Naor’s first company was StorWIZE, a dedupe vendor that was sold to IBM in 2010 for $140 million. StorONE launched following six years of development, with its secret sauce being the ability to support all storage protocols, all types of disk drives, and all storage services in a single seamless layer at a very low price. S1aaS, the new offering, starts at $999 per month for a 20 TB all-flash array that delivers up to 150,000 IOPS, and also includes data protection.
“Today, customers get a lot of advantages from the cloud, including the ability to pay per month with no long-term commitment,” Naor said. “This is also what we offer with S1aaS – at $999 per month and no commitment. It’s not $999 per month for five years. There’s no commitment and with 30 days notice, you can return it. It’s just like cloud, except that it’s on-prem. And it’s the best of on prem – a very high performance solution, with 150,000 IOPS, in your own hardware and environment.”
StorOne has sold its software up to now on a variety of server platforms, including Dell EMC, HPE, Lenovo, Supermicro and Quantum.
“This is different though because it is the first offering that we have jointly integrated, and because it is sold as a service,” Naor said. “We will continue to sell on the other platforms, but S1aaS will only be sold through Dell, on Dell PowerEdge servers.”
Asked why StorOne chose to partner with Dell, Naor had a succinct answer.
“Dell was more flexible,” he said.
The companies have already begun to sell the new service, with the integrated backup being a popular feature and DevTest environments being a popular use case.
“In the first deals, the backup was a major use case, because they could backup more enterprise storage with more flexibility,” Naor said. “The most common use case is DevTest, because we are a singular environment for all the storage protocols. The pricing also helps there. We are cheaper than the public cloud and dramatically cheaper compared to on-prem.”
Buying this way makes it much easier for departmental purchases, Naor stressed.
“People are excited because they don’t need to think about it,” he said. “To buy a 20 TB AFA requires approval for a huge amount of money. This is $999, which includes the hardware, the software and the support. A lot of smaller accounts still need high performance and data protection, but they don’t have much budget, so some wind up not getting high performance. This delivers all that.”
StorONE, like StorWIZE before it, has a 100 per cent channel model, and Naor said that S1aaS is popular with partners.
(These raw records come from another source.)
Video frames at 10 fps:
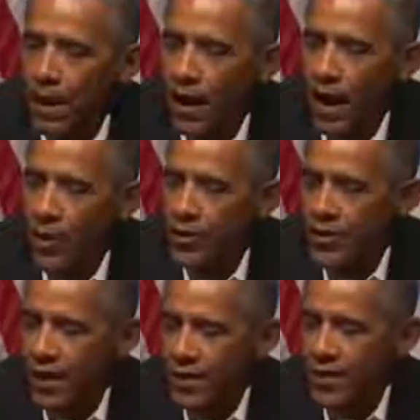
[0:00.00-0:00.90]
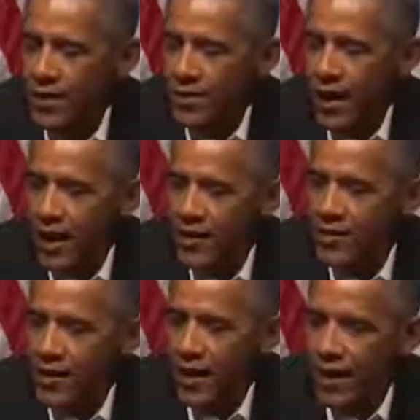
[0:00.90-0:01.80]
I was telling these
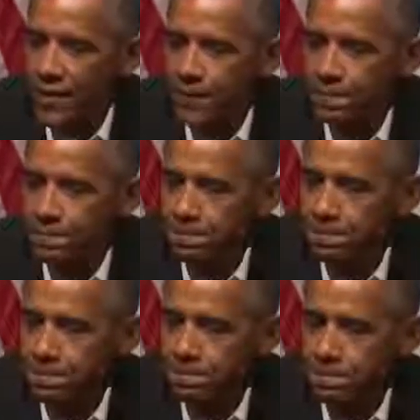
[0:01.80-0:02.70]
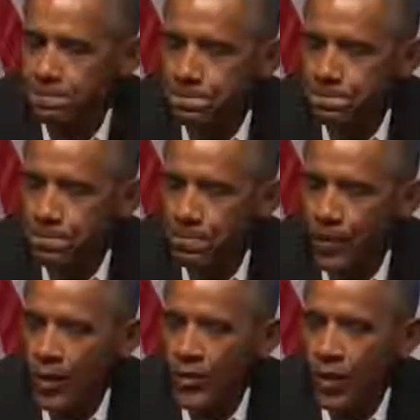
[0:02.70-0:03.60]
guys that
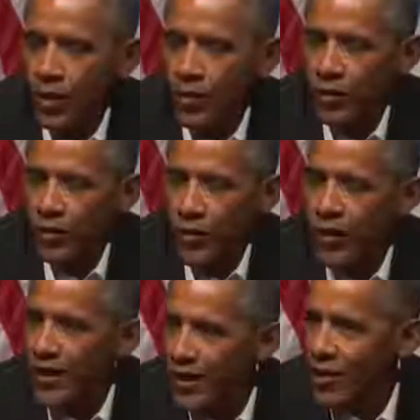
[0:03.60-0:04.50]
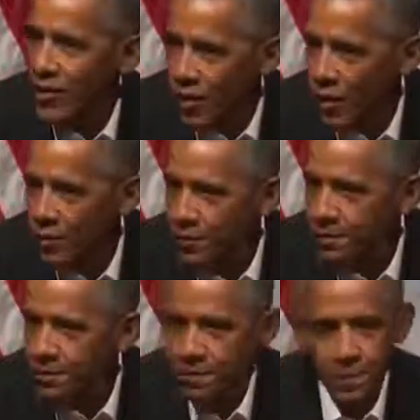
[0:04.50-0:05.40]
it was a little over 30 years ago
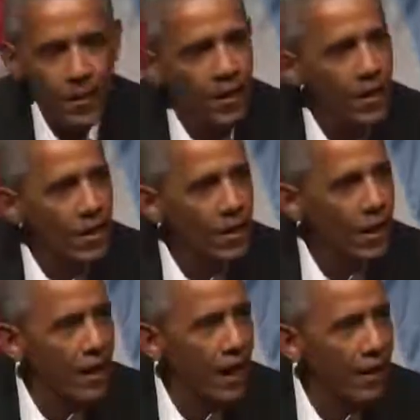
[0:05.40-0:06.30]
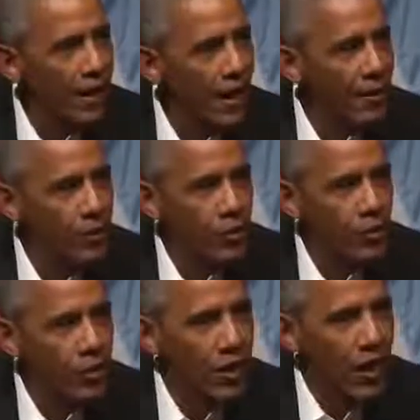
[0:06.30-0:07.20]
that I came
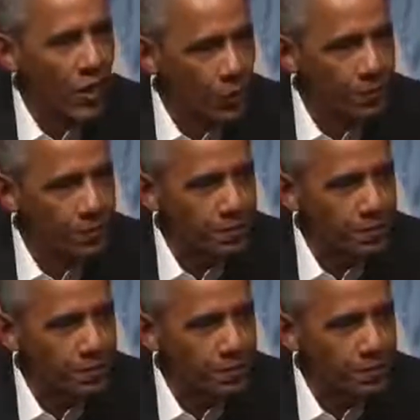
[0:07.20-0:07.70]
to Chicago.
“The channel loves it,” he said. “It’s a dramatically shorter sales cycle. The offering is clear. The value is clear. The differentiation is clear. What we bring to the channel with this is an opportunity to get more accounts.”
Naor also said that S1aaS is a powerful counterargument to the public cloud.
“StorONE is a key element for the channel to be able to compete with the cloud,” he stated. “They can offer the end user the same benefits as the cloud, with no commitments. But storage in the cloud can be compromised by privacy issues and hidden costs, as well as performance in getting above 60,000 IOPS. With this they get the cloud’s ease, including ability to pay by credit card and no commitment, and they get performance as well. It’s a way for the channel to be relevant again with the cloud.”